§ **Exercise details**: In the data below, find the line with "Silent video, 10 frames per second." and the line with "Lip reading: No, I", then restate both and every line between them exactly, minus the pictures.

•••••

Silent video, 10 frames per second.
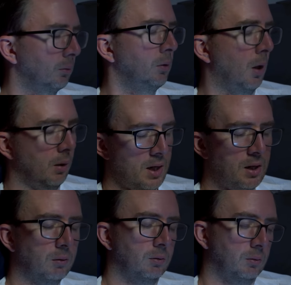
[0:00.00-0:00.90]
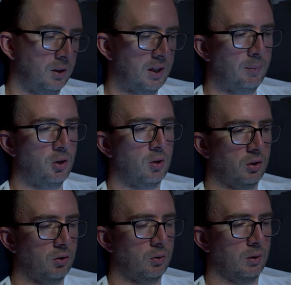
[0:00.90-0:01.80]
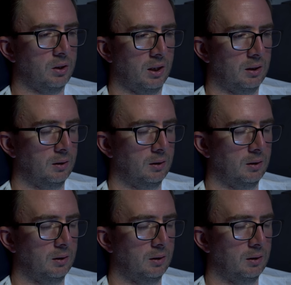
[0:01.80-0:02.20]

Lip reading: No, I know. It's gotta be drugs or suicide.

•••••

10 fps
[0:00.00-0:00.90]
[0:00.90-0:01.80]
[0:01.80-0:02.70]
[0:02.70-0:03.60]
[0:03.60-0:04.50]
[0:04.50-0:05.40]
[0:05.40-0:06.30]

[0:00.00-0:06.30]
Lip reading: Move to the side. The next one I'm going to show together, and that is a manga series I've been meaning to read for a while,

•••••

§ **Expected answer**:
Silent video, 10 frames per second.
[0:00.00-0:00.90]
[0:00.90-0:01.80]
[0:01.80-0:02.20]

Lip reading: No, I know. It's gotta be drugs or suicide.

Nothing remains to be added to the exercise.